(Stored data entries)
Start of Block

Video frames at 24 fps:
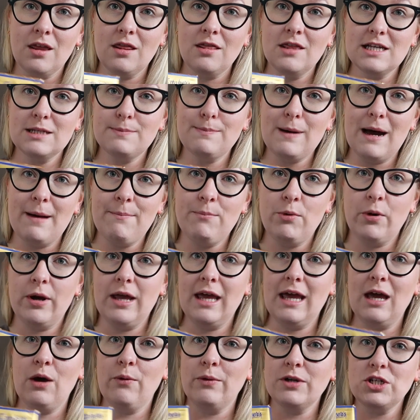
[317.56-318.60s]
this bad boy
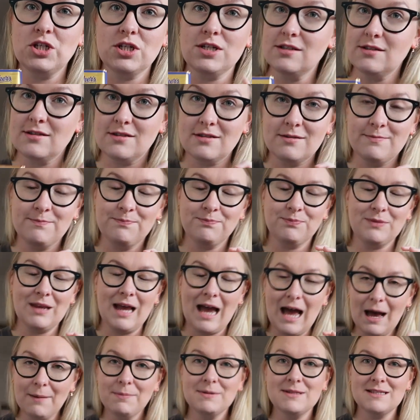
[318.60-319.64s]
here, which
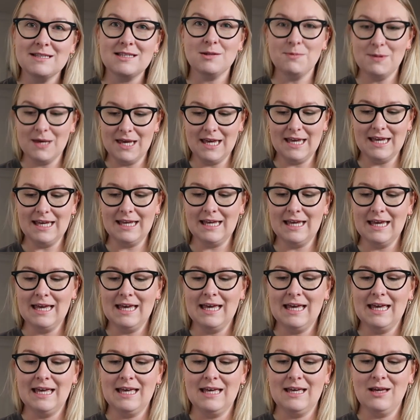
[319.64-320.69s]
happens to be
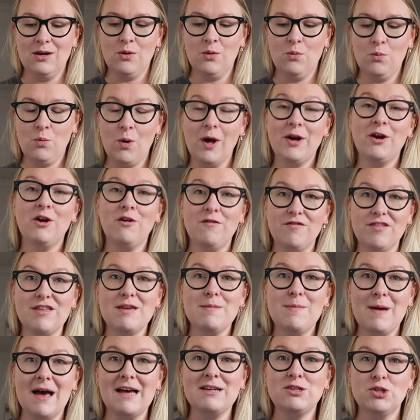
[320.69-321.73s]
one of
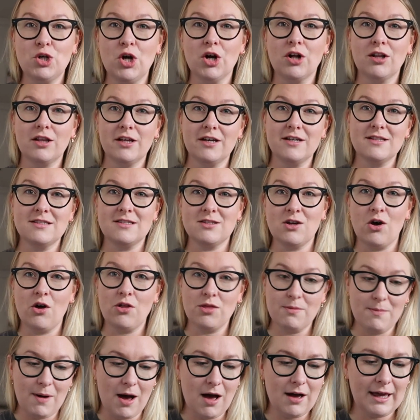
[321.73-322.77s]
the best chocolates
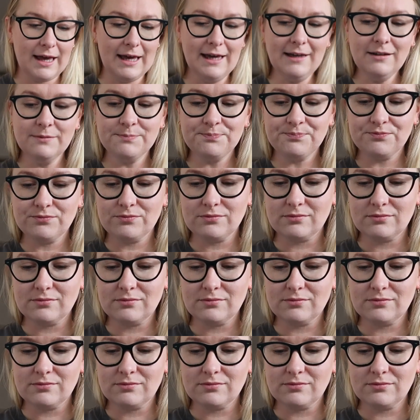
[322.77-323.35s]
on the market.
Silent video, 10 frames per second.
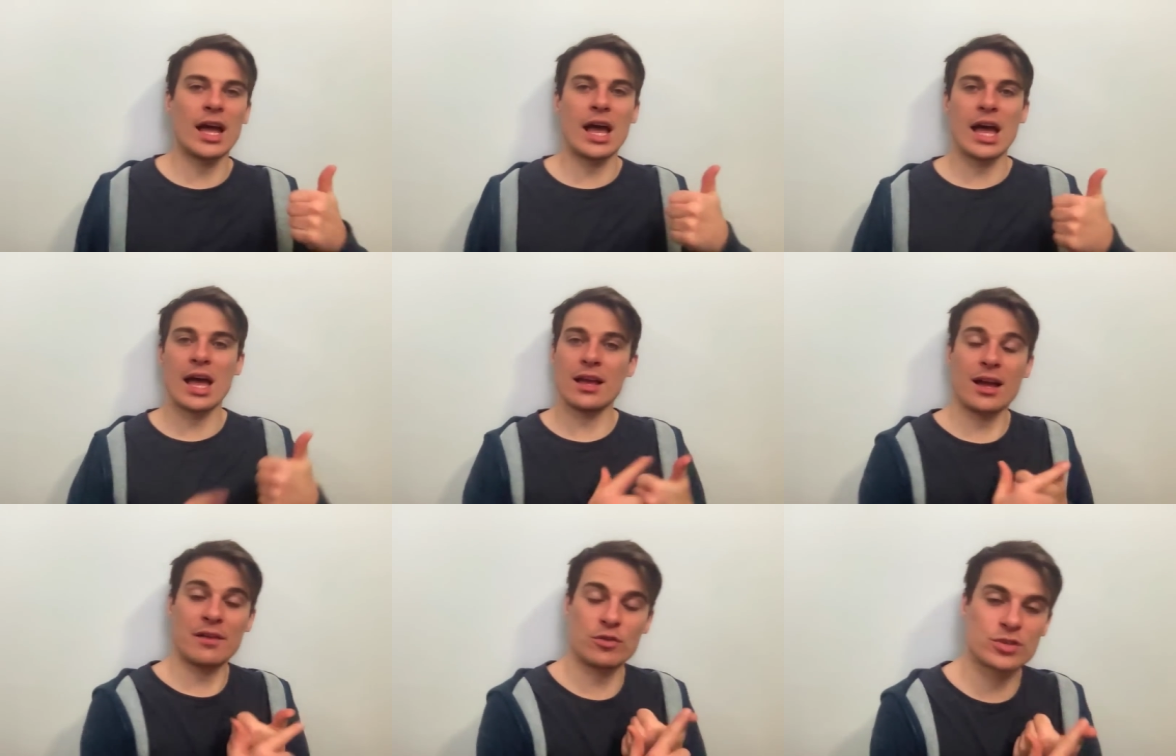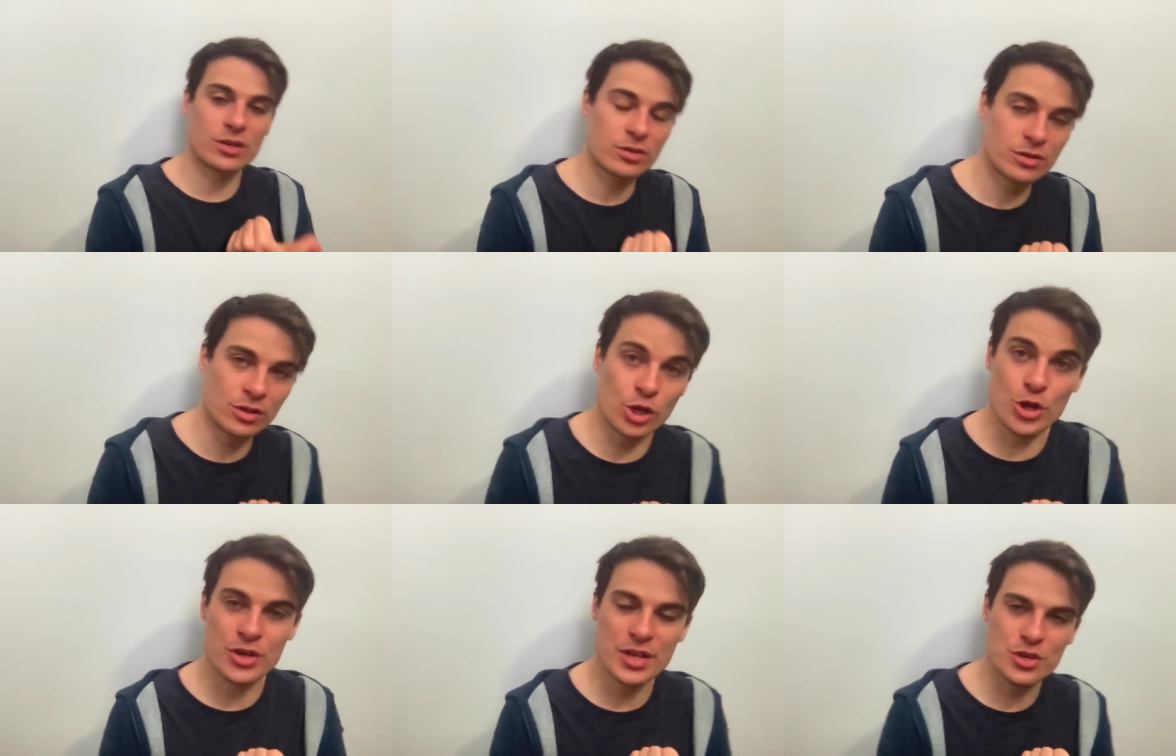uh, I've also
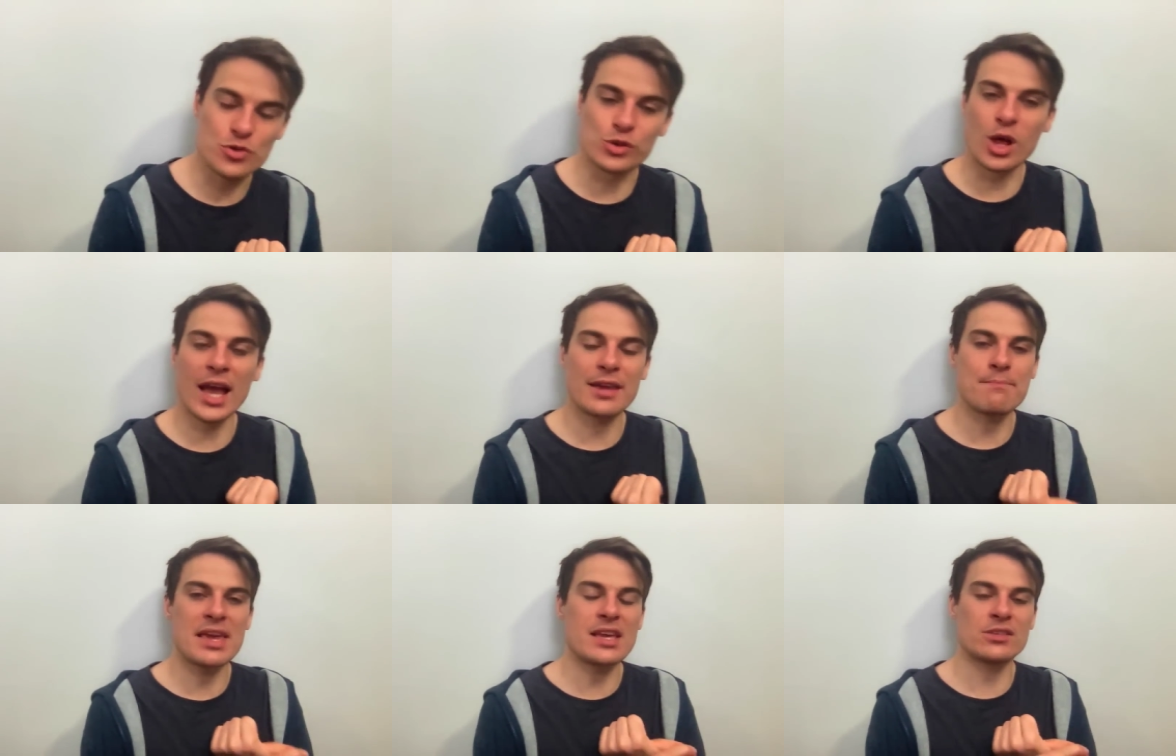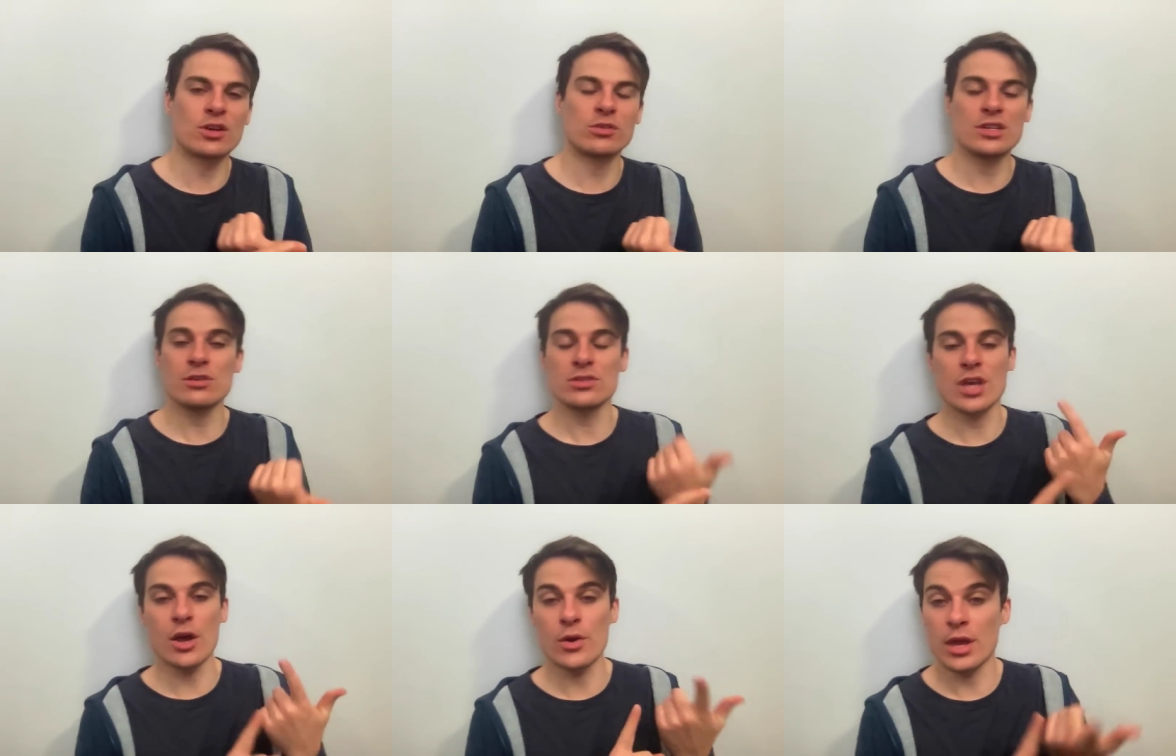learned that you like me insulting you,
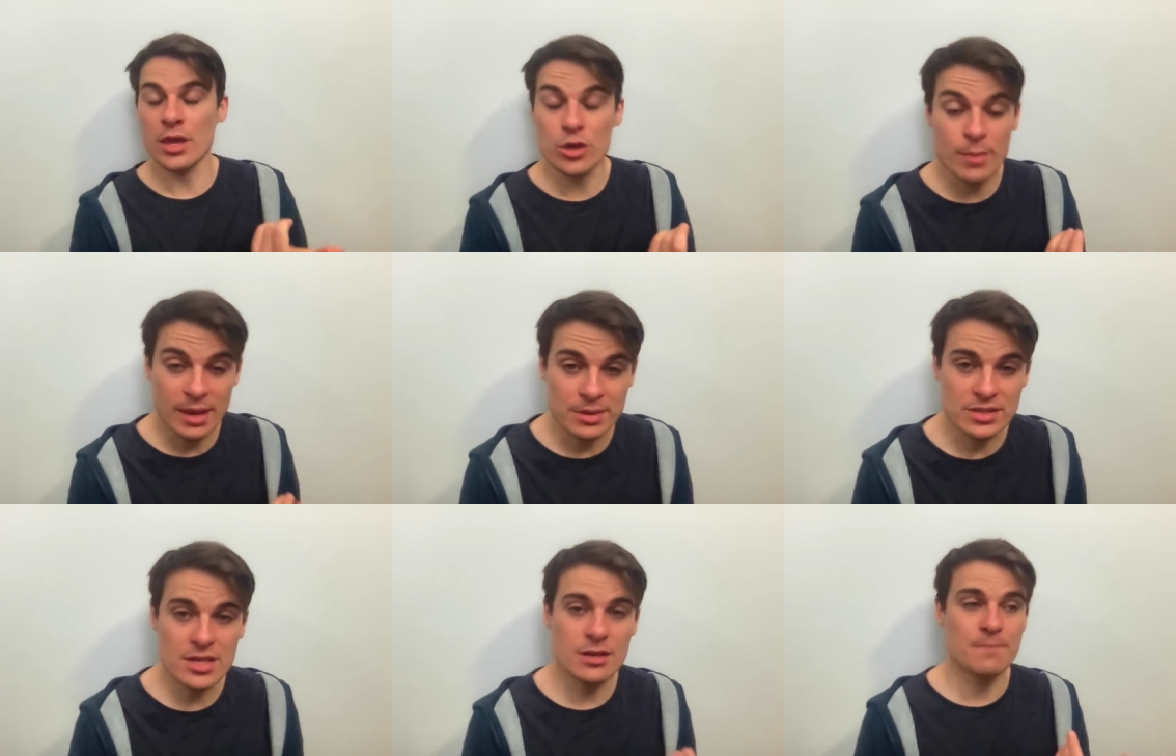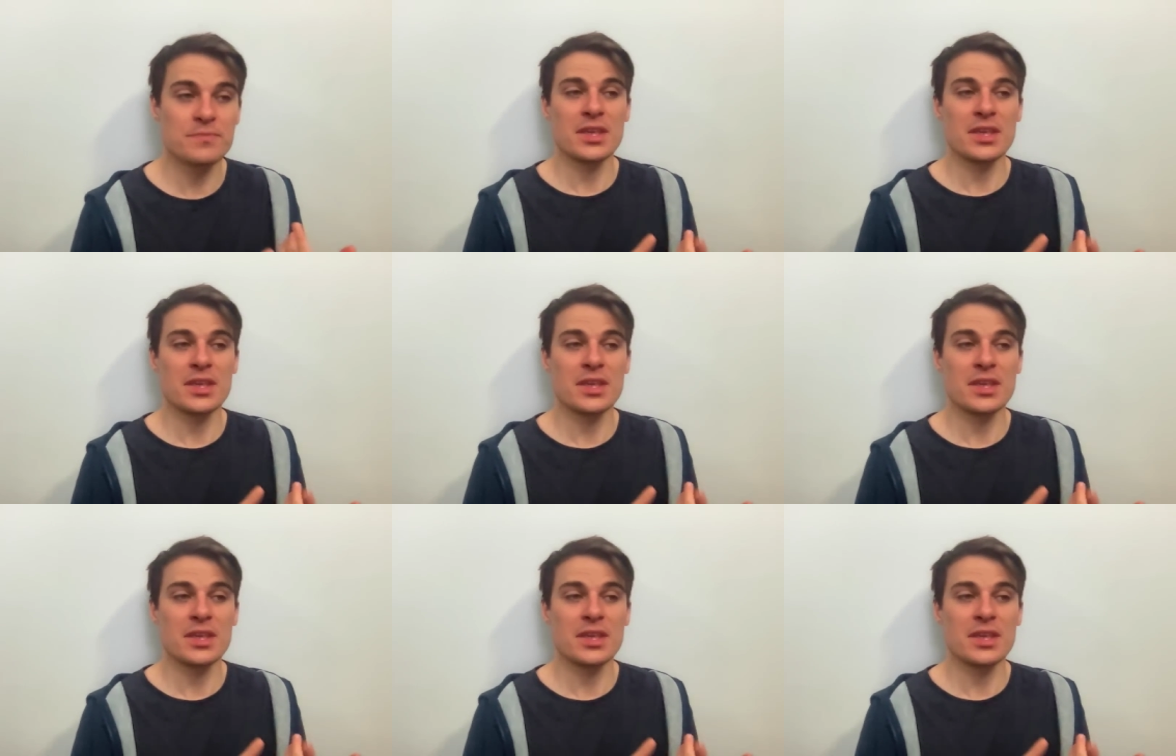so you make me sick.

End of Block

* _Exercise directions_
The expected output is each record, copied exactly, and nothing in place of the pictures.

* _Worked solution_
Video frames at 24 fps:
[317.56-318.60s]
this bad boy
[318.60-319.64s]
here, which
[319.64-320.69s]
happens to be
[320.69-321.73s]
one of
[321.73-322.77s]
the best chocolates
[322.77-323.35s]
on the market.
Silent video, 10 frames per second.
uh, I've also
learned that you like me insulting you,
so you make me sick.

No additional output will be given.